• [What you are asked to do]
A letter-for-letter copy of the listing is required, with no pictures in it.
= Beginning of Section =
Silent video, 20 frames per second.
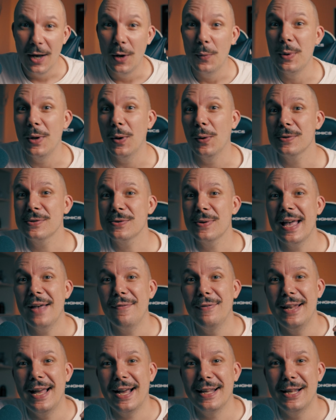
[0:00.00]
We also
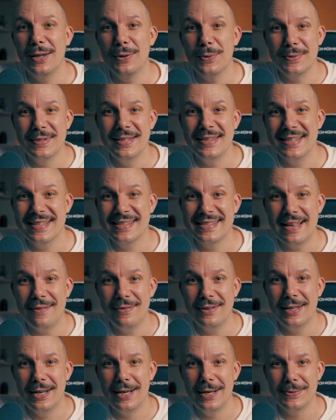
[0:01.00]
have Lagna Lord in the
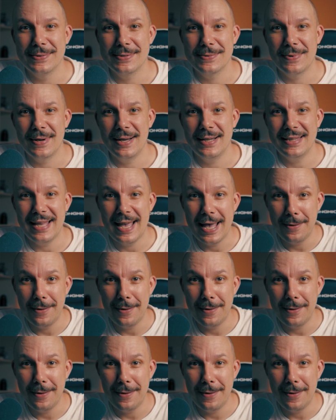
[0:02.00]
7th house, right?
= End of Section =
• [Task response]
Silent video, 20 frames per second.
[0:00.00]
We also
[0:01.00]
have Lagna Lord in the
[0:02.00]
7th house, right?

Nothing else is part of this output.